**Assigned task:** Starting at the line with "[0:02.00-0:03.00]", retype every remaining line of the records exactly. Do not include pictures.

**Extracted data:**
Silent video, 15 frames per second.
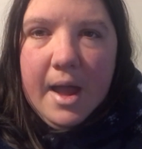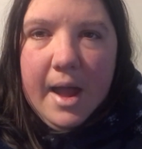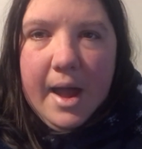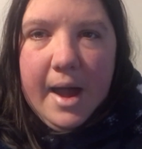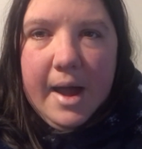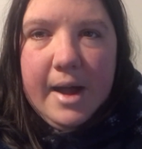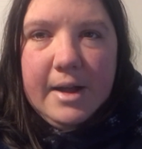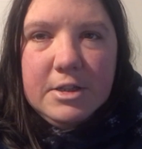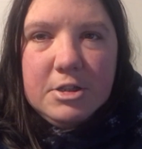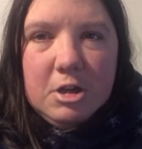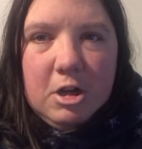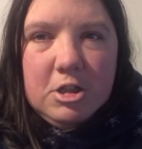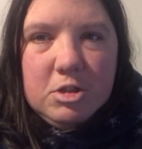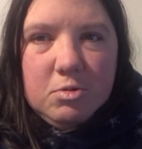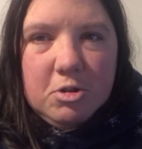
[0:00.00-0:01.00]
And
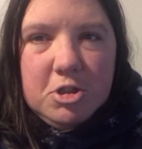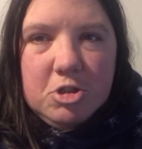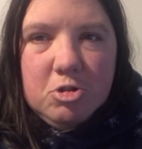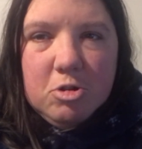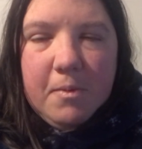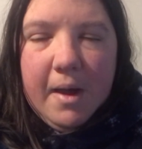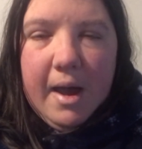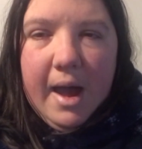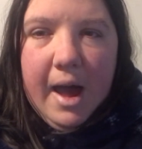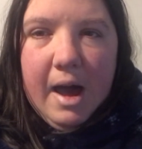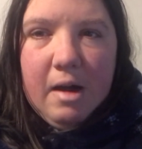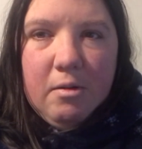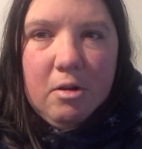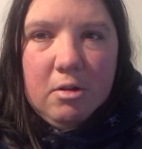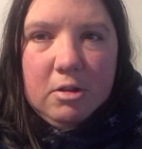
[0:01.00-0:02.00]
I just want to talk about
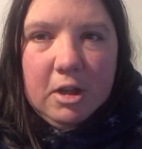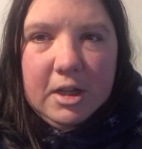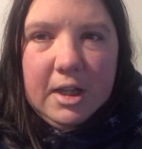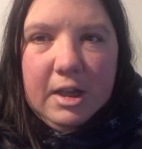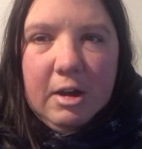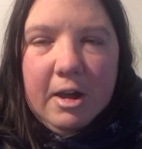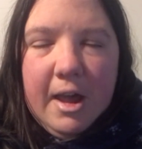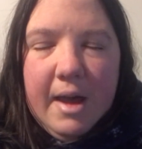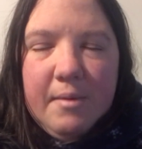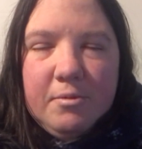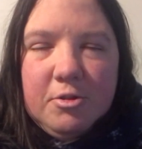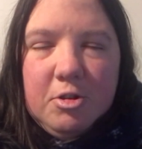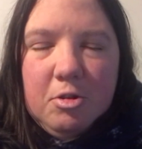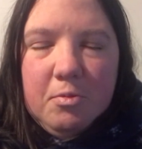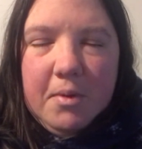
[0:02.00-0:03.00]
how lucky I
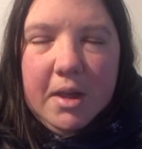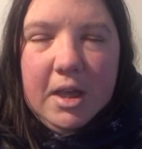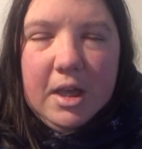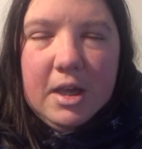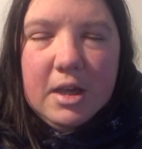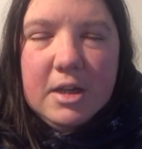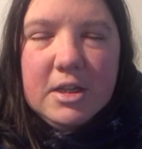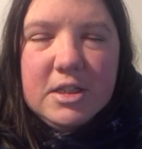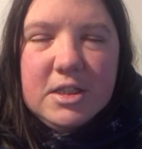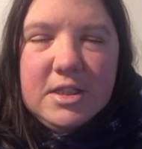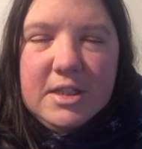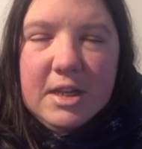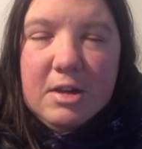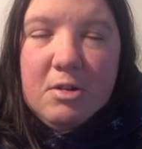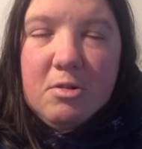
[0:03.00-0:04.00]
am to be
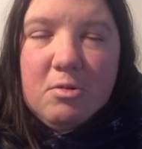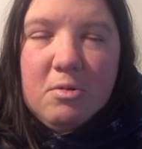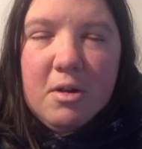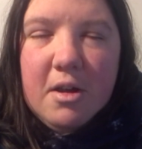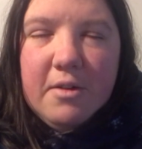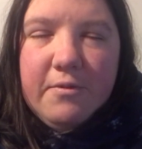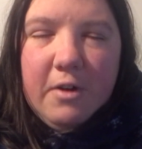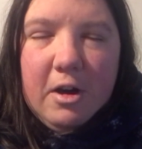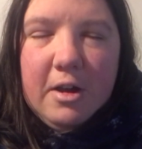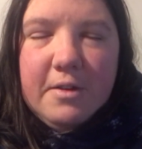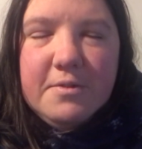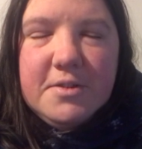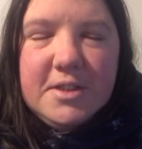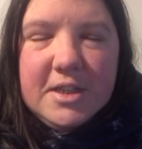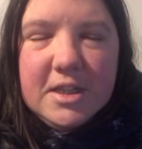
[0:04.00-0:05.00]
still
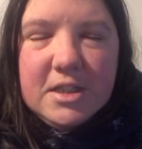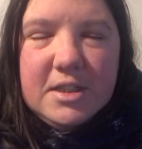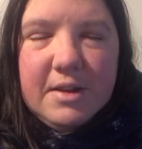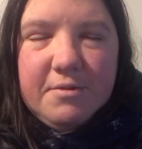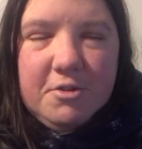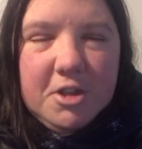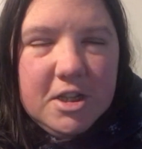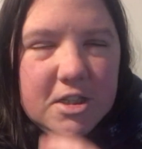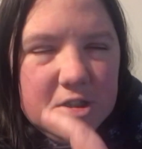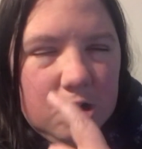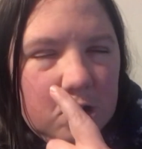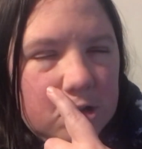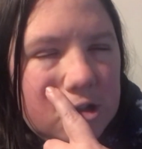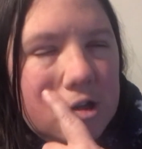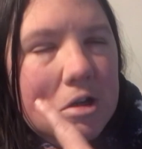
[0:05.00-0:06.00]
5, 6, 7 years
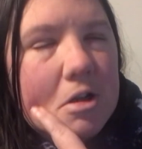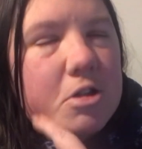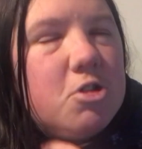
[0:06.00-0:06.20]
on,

**Solution to this exercise:**
[0:02.00-0:03.00]
how lucky I
[0:03.00-0:04.00]
am to be
[0:04.00-0:05.00]
still
[0:05.00-0:06.00]
5, 6, 7 years
[0:06.00-0:06.20]
on,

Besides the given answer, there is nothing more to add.